Mi padre sonrió, asintiendo con la cabeza.
—Bueno, lo que ha ocurrido es esto. Te levantaste dormida, abriste la puerta sin dejar la llave, como de costumbre, en la cerradura, sino sacándola y cerrando la puerta por fuera. Luego volviste a sacar la llave, y te la llevaste contigo a cualquiera de las veinticinco habitaciones de este piso, o quizá escaleras arriba o escaleras abajo. Hay tantas habitaciones y cámaras, tantos muebles pesados, y tanta acumulación de armatostes, que se necesitaría una semana para buscar a fondo en toda la casa. ¿Ves ahora lo que quiero decir?
—Sí, pero no del todo —respondió ella.
—¿Y de qué modo, papá, explicas el que se encontrara en el sofá de su recámara, que había sido examinada tan cuidadosamente?

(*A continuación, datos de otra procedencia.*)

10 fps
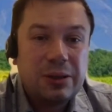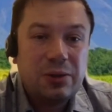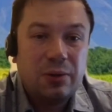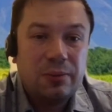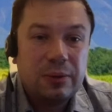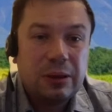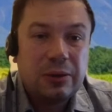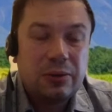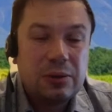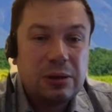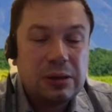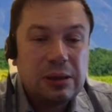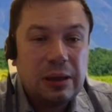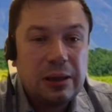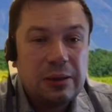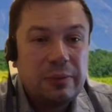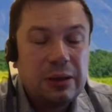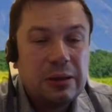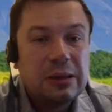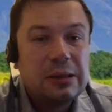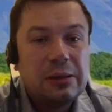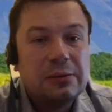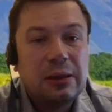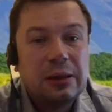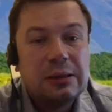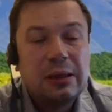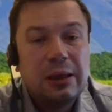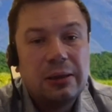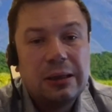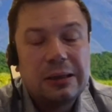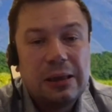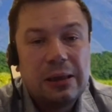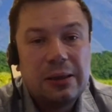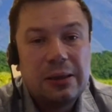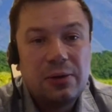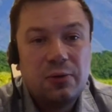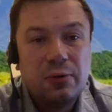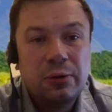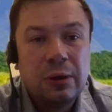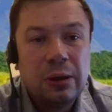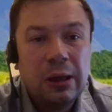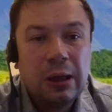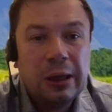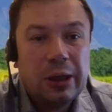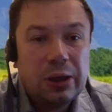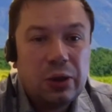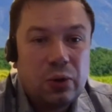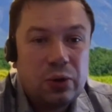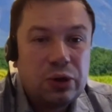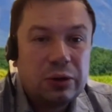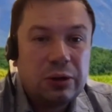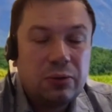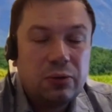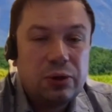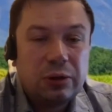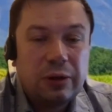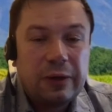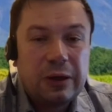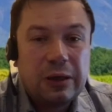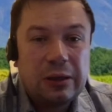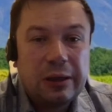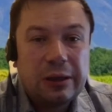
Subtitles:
Excel? Then the complexity goes up and it can take a lot of time.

—Volvió después de que se buscara ahí, todavía dormida, y, finalmente, se ha despertado espontáneamente, y se ha sentido tan sorprendida de encontrarse donde estaba como cualquiera de nosotros. Quisiera que todos los misterios se explicaran tan fácil e inocentemente como los tuyos, Carmilla —dijo, riendo—. De modo que podemos felicitarnos de la certidumbre de que la explicación más natural del hecho no implica drogas, cerraduras estropeadas, ladrones, envenenadores ni brujas… Nada que deba alarmar a Carmilla, ni a nadie, por nuestra seguridad.
Carmilla tenía un aspecto encantador. No podía haber nada más hermoso que sus colores. Su belleza, pienso, se veía realzada por la grácil languidez que le era peculiar. Creo que mi padre contrastaba silenciosamente su aspecto con el mío, porque dijo:
—Quisiera que mi pobre Laura tuviera mejor aspecto.
Y suspiró.
De este modo, nuestra alarma terminó felizmente, y Carmilla se veía restituida a sus amigos.
Dado que Carmilla no quería ni oír hablar de que una criada durmiera en su habitación, mi padre dispuso que un sirviente durmiera frente a su puerta para que no pudiera intentar otra excursión como aquella sin ser detenida en su misma puerta.
Aquella noche pasó con tranquilidad; y, a la mañana siguiente, el médico, al que mi padre había mandado buscar sin decirme una palabra, vino a visitarme.
Madame me acompañó a la biblioteca. Allí estaba esperándome el grave y pequeño doctor que antes he mencionado, con su cabello empolvado y sus gafas.